* [Activity] Locate the line containing "(5.40 s to 6.30 s)", then please write out that line and all the lines below it in the entries exactly.

Excerpted data section start

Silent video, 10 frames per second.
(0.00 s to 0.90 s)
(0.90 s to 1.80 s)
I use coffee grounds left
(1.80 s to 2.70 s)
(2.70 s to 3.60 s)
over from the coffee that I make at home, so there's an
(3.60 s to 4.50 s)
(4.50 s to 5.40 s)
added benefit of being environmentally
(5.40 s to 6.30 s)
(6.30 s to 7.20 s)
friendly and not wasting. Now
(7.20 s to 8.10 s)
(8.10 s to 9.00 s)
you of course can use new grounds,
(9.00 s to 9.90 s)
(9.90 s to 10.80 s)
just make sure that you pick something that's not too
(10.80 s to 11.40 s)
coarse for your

Excerpted data section end

* [Output for this task]
(5.40 s to 6.30 s)
(6.30 s to 7.20 s)
friendly and not wasting. Now
(7.20 s to 8.10 s)
(8.10 s to 9.00 s)
you of course can use new grounds,
(9.00 s to 9.90 s)
(9.90 s to 10.80 s)
just make sure that you pick something that's not too
(10.80 s to 11.40 s)
coarse for your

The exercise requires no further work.